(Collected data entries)
=== Begin Enclosure ===
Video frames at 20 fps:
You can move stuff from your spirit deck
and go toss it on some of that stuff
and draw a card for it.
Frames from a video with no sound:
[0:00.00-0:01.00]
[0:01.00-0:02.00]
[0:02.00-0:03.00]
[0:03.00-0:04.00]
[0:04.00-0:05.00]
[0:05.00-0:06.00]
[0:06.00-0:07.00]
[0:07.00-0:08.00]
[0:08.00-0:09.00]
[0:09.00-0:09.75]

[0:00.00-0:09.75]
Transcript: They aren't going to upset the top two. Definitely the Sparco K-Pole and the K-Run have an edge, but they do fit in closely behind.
=== End Enclosure ===
=== Begin Enclosure ===
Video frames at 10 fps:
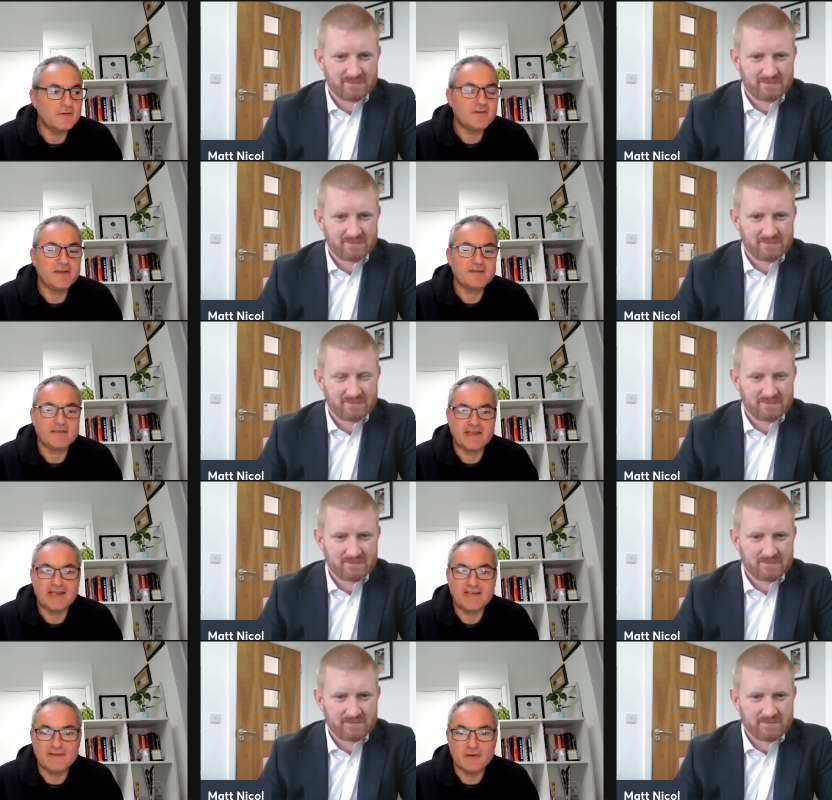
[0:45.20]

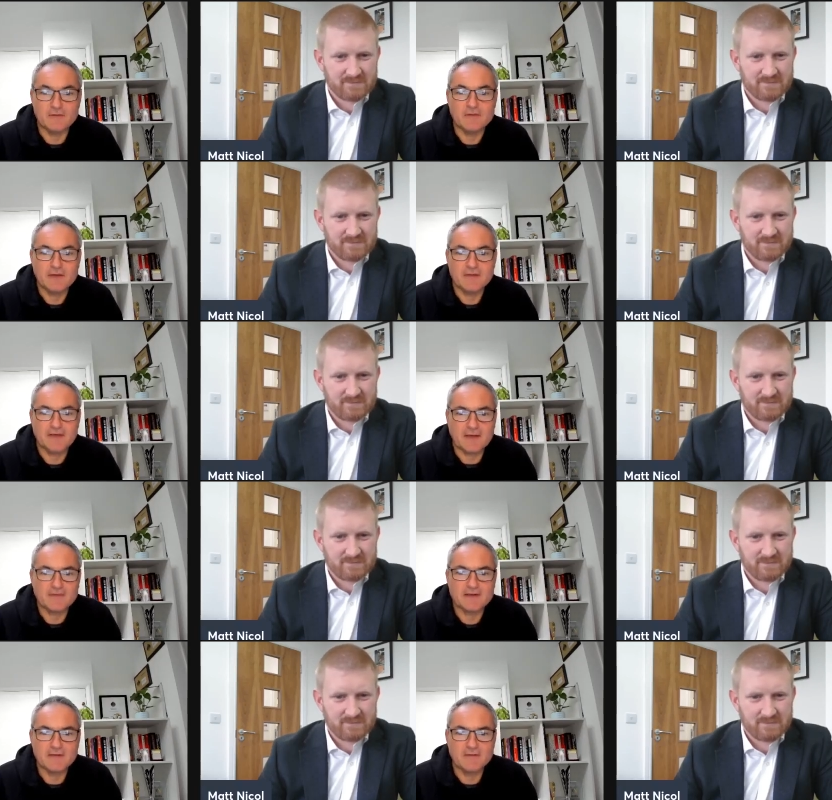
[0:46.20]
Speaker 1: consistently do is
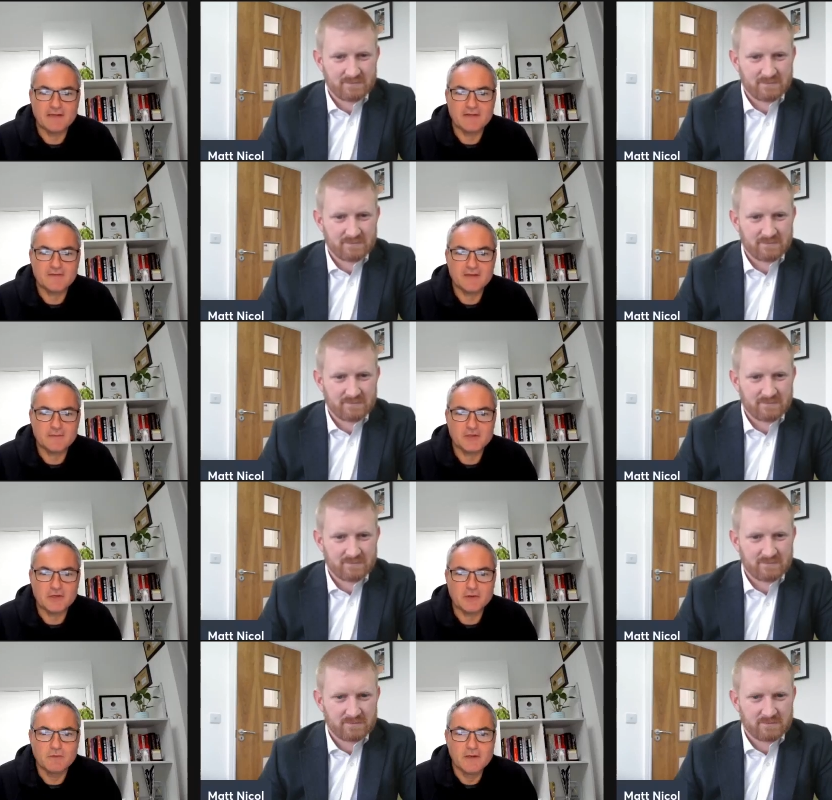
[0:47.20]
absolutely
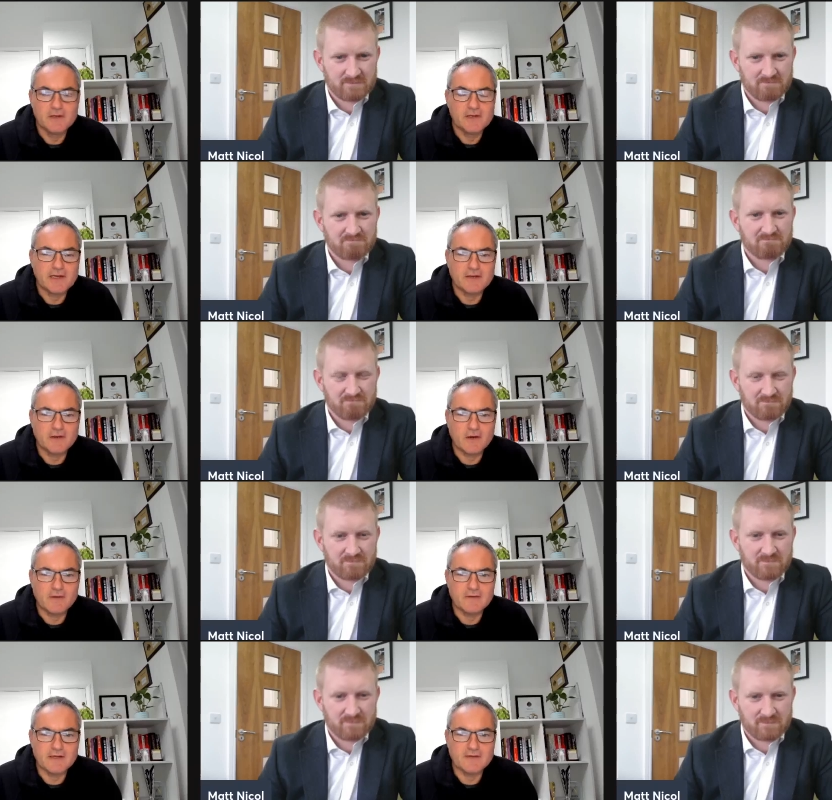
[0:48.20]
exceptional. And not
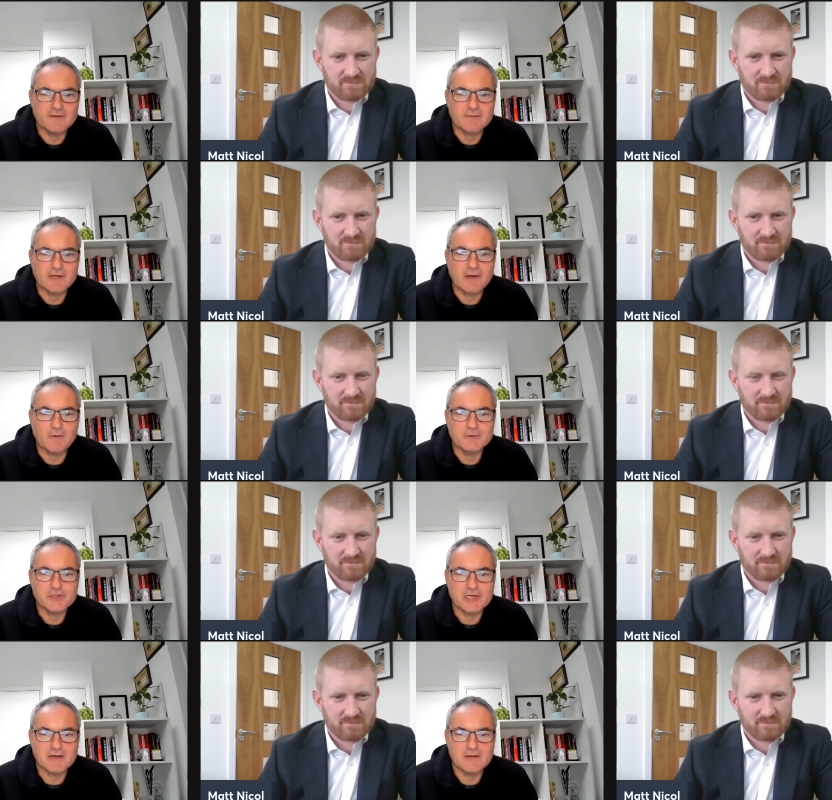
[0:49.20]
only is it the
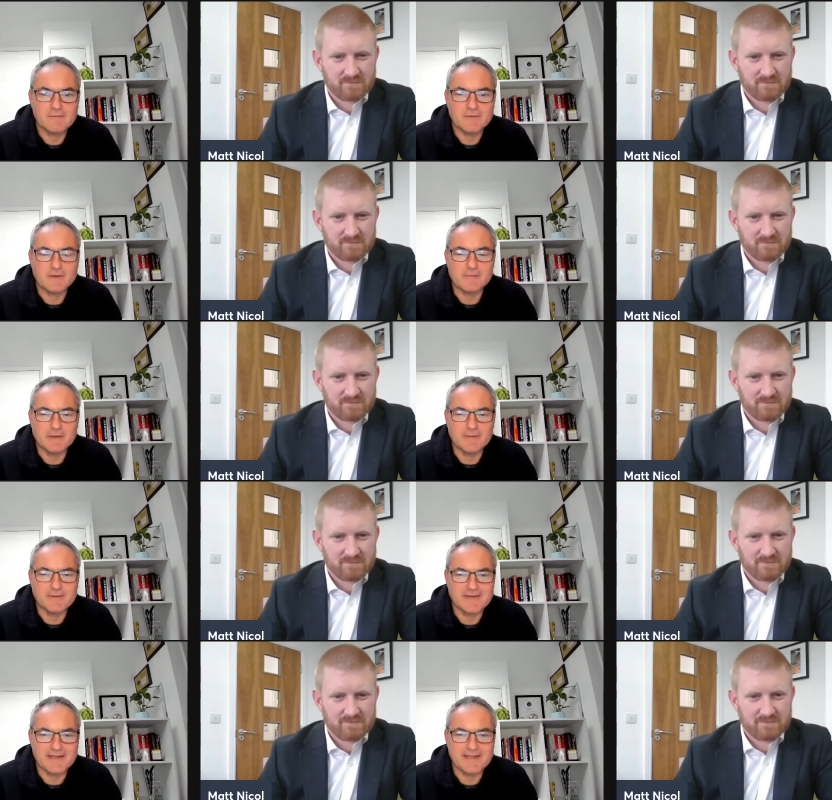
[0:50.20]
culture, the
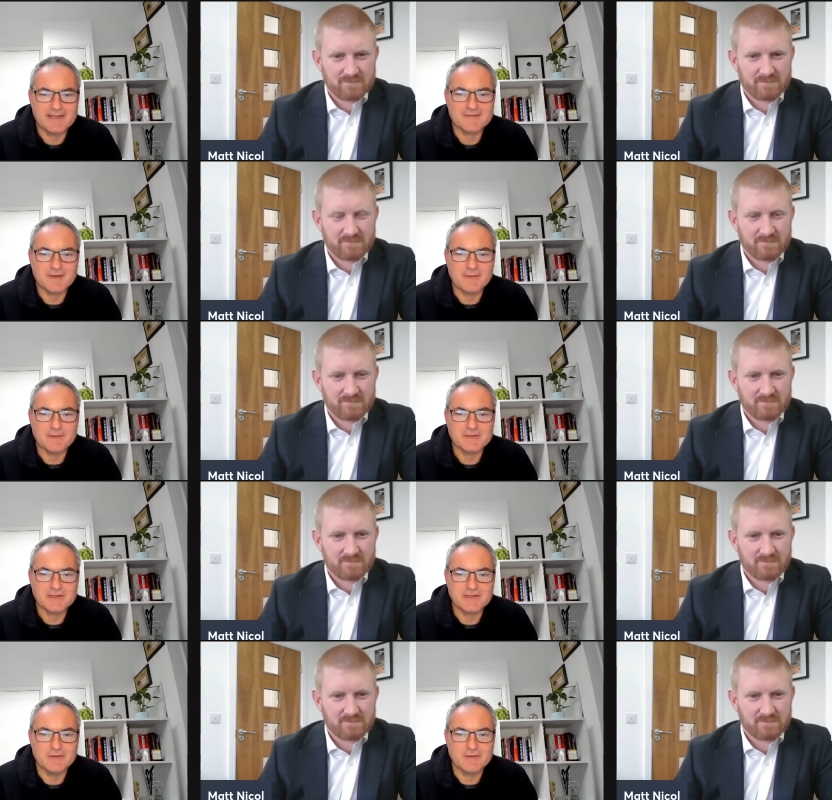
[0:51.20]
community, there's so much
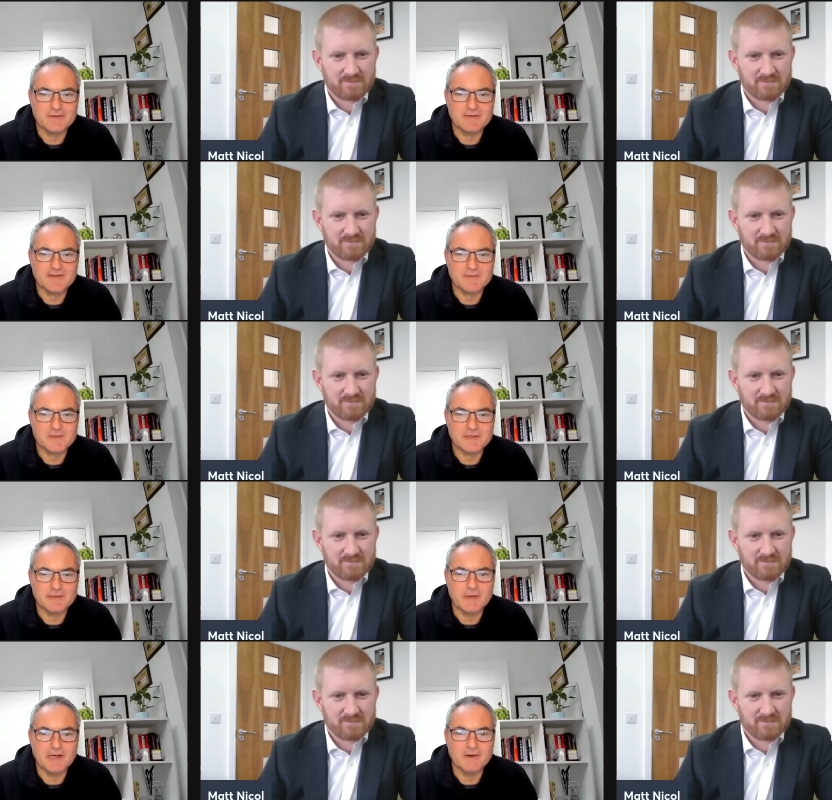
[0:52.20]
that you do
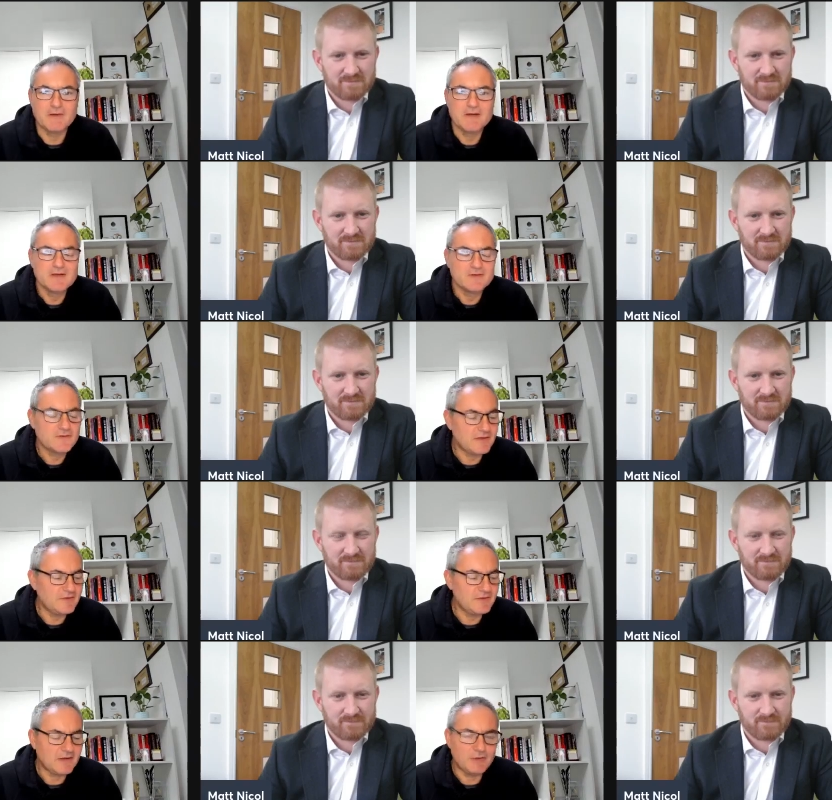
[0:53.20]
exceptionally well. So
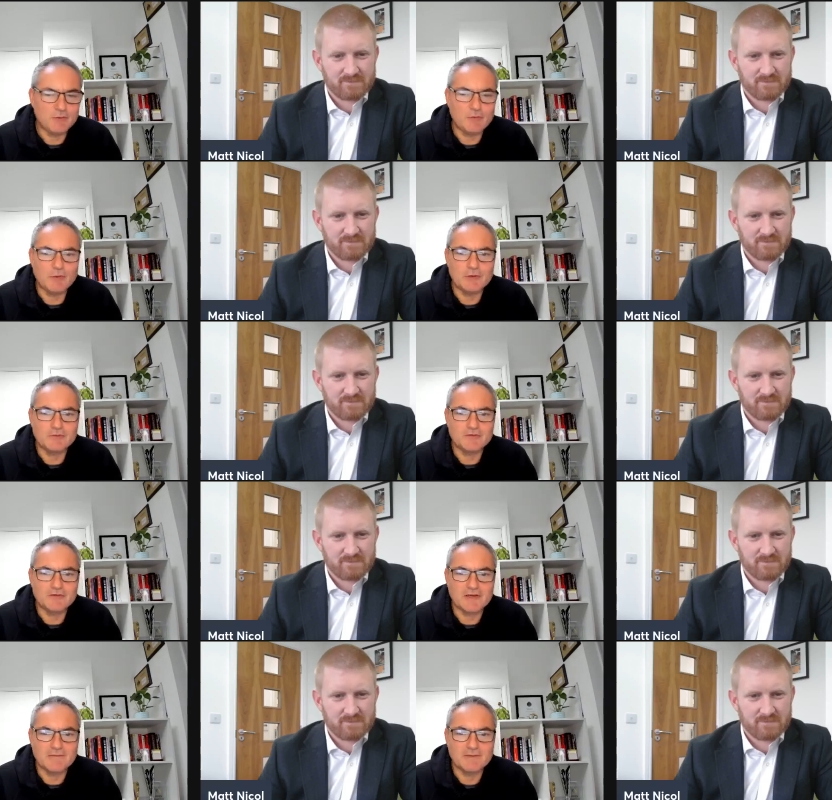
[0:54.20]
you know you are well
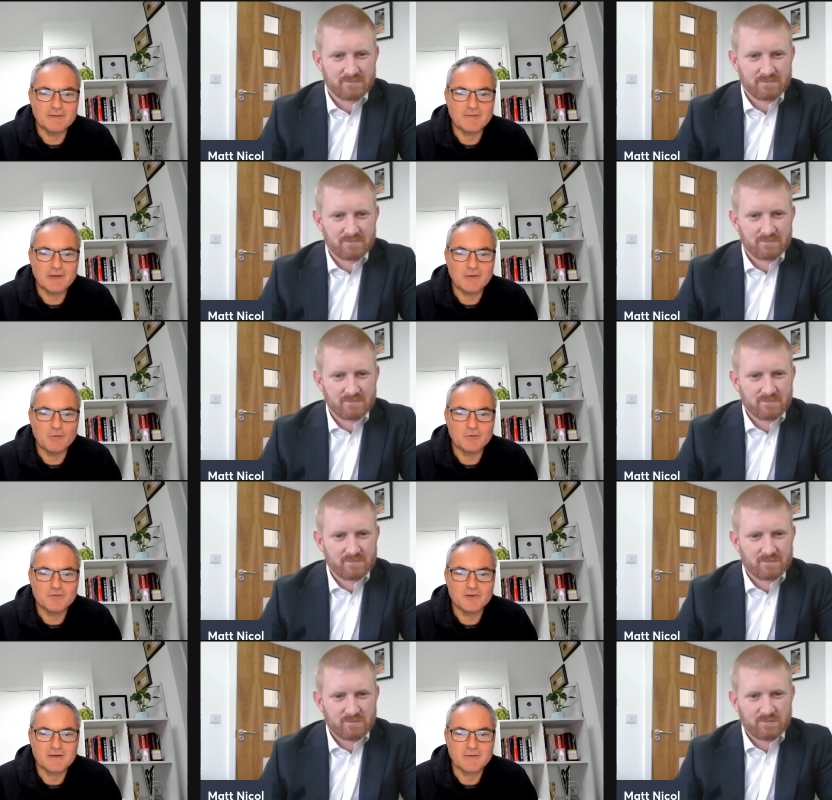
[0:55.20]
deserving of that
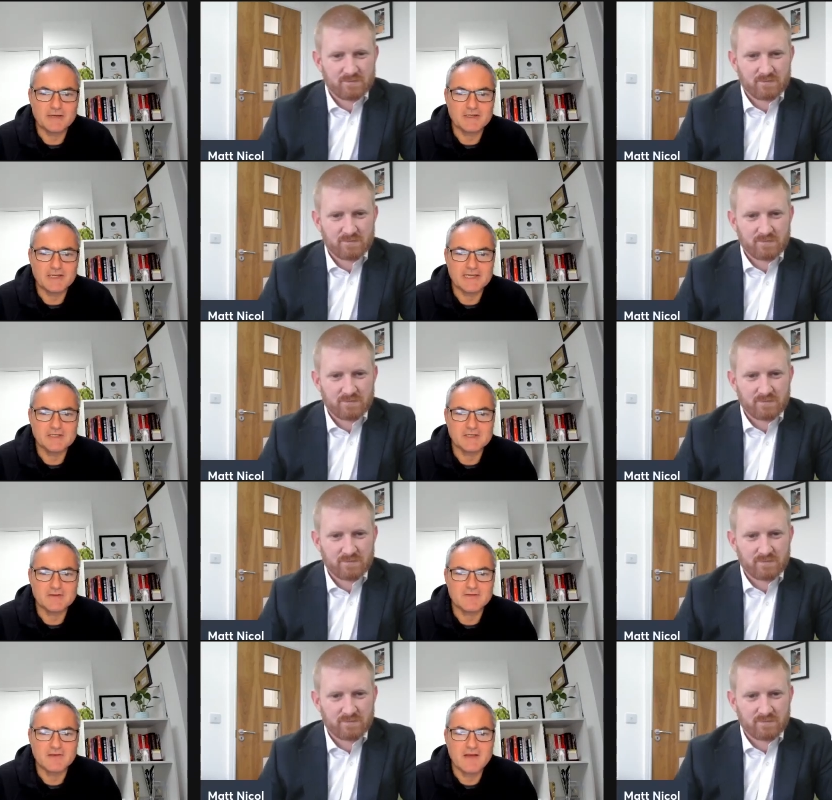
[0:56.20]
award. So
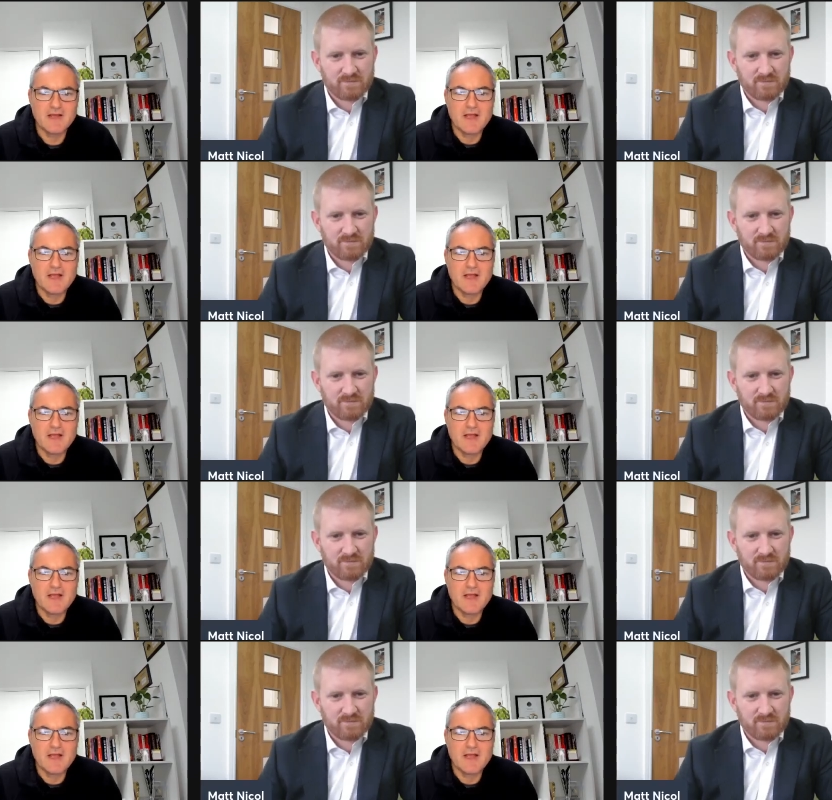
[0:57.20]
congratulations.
=== End Enclosure ===
- [Your instructions]: Your answer should be the lines above from the one containing "Frames from a" through the one containing "Transcript: They aren't", copied exactly and with both ends kept.

- [Problem solution]:
Frames from a video with no sound:
[0:00.00-0:01.00]
[0:01.00-0:02.00]
[0:02.00-0:03.00]
[0:03.00-0:04.00]
[0:04.00-0:05.00]
[0:05.00-0:06.00]
[0:06.00-0:07.00]
[0:07.00-0:08.00]
[0:08.00-0:09.00]
[0:09.00-0:09.75]

[0:00.00-0:09.75]
Transcript: They aren't going to upset the top two. Definitely the Sparco K-Pole and the K-Run have an edge, but they do fit in closely behind.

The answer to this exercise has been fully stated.